La estética kitsch con colores pastel en el conjunto de la escenografía —vestuario y  decorados—, el comportamiento naíf de sus intérpretes y una arquitectura de Playmobil que mima cada detalle con flores de plástico o guirnaldas excesivas definen una comedia deudora de los sketches humorísticos televisivos. Si antes hablábamos en términos de viralidad, Greener Grass es una de las películas del festival que fuertemente se van extendiendo en el cerebro, incluso después de su visionado, debido a la potencialidad de sus gags visuales, su imaginación ilimitada y una fuerte crítica social que se despliega en múltiples capas con cada diálogo. Lástima que sus directoras, dúo humorístico que promete una sólida carrera con una fresca mirada, no pudiesen viajar a Barcelona a presentarla ante la creciente preocupación por el coronavirus.

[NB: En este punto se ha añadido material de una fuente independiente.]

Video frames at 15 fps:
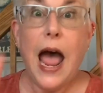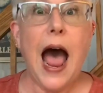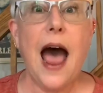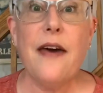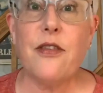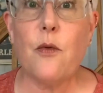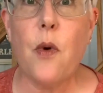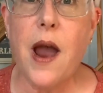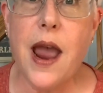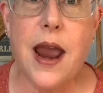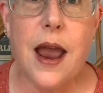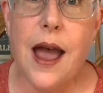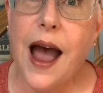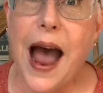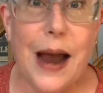Either way,
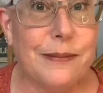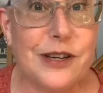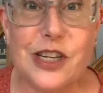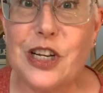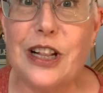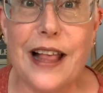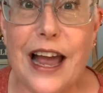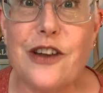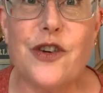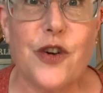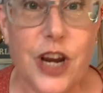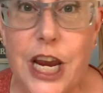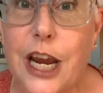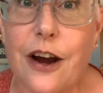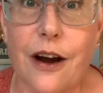I'm just glad you're
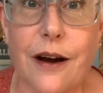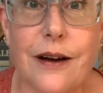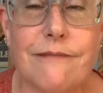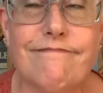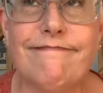here.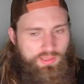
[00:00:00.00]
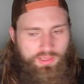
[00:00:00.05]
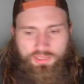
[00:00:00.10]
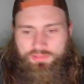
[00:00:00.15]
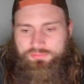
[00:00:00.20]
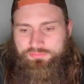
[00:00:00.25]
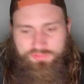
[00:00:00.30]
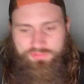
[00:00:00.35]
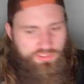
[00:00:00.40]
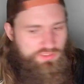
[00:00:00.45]

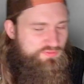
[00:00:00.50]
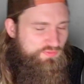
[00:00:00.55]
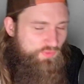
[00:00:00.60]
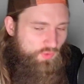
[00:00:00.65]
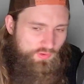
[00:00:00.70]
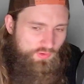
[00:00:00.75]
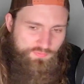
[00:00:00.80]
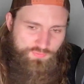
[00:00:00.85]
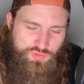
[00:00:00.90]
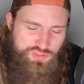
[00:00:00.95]
He's fought
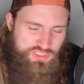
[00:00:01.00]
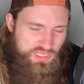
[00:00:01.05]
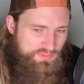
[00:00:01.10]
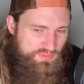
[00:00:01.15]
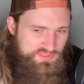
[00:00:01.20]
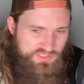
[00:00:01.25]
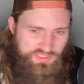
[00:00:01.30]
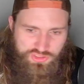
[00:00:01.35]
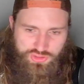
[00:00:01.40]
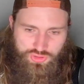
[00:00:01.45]
a few times
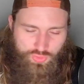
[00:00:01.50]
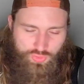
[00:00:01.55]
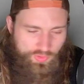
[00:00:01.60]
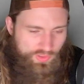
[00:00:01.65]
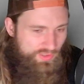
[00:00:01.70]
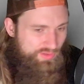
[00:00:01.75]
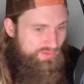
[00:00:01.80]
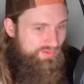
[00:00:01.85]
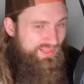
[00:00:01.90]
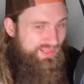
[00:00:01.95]
in his
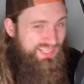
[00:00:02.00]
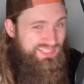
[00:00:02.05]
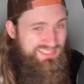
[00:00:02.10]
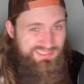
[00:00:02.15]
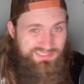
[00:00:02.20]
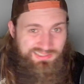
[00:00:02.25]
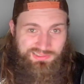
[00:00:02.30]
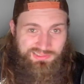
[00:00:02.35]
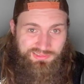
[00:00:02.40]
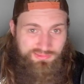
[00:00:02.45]
career. It's
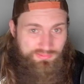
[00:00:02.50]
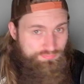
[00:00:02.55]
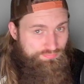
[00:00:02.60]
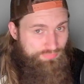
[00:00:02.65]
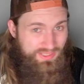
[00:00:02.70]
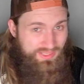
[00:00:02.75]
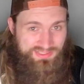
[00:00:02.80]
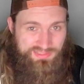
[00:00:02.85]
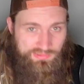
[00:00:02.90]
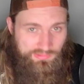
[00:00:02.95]

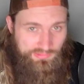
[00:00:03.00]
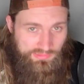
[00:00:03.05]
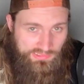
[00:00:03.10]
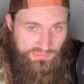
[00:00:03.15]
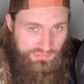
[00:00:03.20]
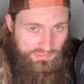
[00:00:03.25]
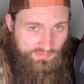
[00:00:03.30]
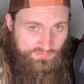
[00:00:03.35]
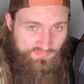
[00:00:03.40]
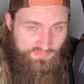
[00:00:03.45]
basically
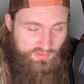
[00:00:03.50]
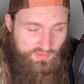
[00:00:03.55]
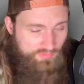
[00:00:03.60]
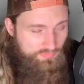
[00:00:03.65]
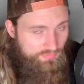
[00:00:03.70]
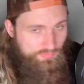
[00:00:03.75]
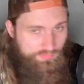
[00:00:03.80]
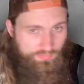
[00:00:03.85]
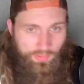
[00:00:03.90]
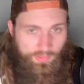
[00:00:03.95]
even,
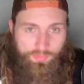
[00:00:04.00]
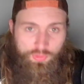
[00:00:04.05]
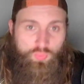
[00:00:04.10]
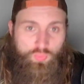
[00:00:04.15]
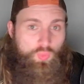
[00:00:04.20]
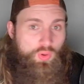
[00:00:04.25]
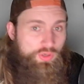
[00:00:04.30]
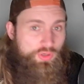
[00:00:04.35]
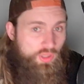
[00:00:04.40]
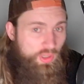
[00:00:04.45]
maybe
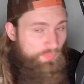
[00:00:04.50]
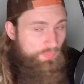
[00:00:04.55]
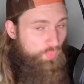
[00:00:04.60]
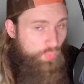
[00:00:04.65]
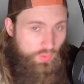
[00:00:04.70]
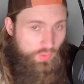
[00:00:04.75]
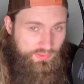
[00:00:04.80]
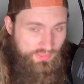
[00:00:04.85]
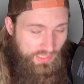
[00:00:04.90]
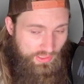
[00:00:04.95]
one up,
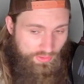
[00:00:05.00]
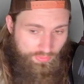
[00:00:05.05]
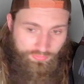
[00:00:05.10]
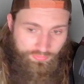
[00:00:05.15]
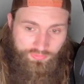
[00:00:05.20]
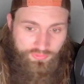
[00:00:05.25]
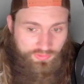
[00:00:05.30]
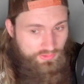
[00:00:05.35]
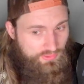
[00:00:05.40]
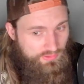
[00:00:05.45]
one down.
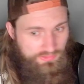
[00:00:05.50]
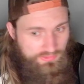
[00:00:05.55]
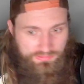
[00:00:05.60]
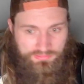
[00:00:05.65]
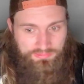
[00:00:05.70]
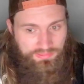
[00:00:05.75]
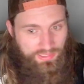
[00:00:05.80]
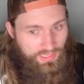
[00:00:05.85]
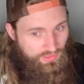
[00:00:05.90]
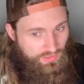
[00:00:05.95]

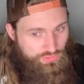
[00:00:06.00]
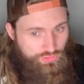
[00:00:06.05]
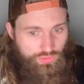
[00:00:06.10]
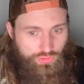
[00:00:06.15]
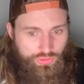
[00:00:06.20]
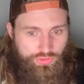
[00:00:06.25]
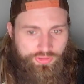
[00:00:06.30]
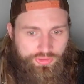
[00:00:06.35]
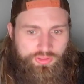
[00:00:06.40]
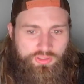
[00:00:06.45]
Not good.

El próximo gran paso del Americana en esta consagración como festival de referencia podría derivar en una búsqueda de espacios más amplios de proyección, con una calidad óptima de imagen y sonido como el cine Phenomena, responsable este año de la inauguración. Por el contrario, establecerse en los Girona supondría afincarse como cita anual en los cines de barrio que lo han visto crecer, donde gana ese ambiente familiar, confidente y apasionado por las pequeñas historias. Por el momento, el festival de Xavi Lezcano y Josep María Machado crece a buen ritmo y plantea interesantes incógnitas sobre la envergadura que puede llegar a abarcar en un futuro si sigue apostando por una mayor cantidad de películas de un considerable calibre autoral, tal y como apunta. Pero sobre todo afianza un público interesado en un cine indie que, si bien hace tiempo que dejó de serlo por completo debido a la entrada en el sector de grandes financiadores y personalidades creadoras no tan desconocidas, sustenta un interés muy concreto en la narración de pequeñas grandes historias locales, que reflejan un estado social determinado y un sentimiento de enajenación del individuo en el entorno más inapropiado.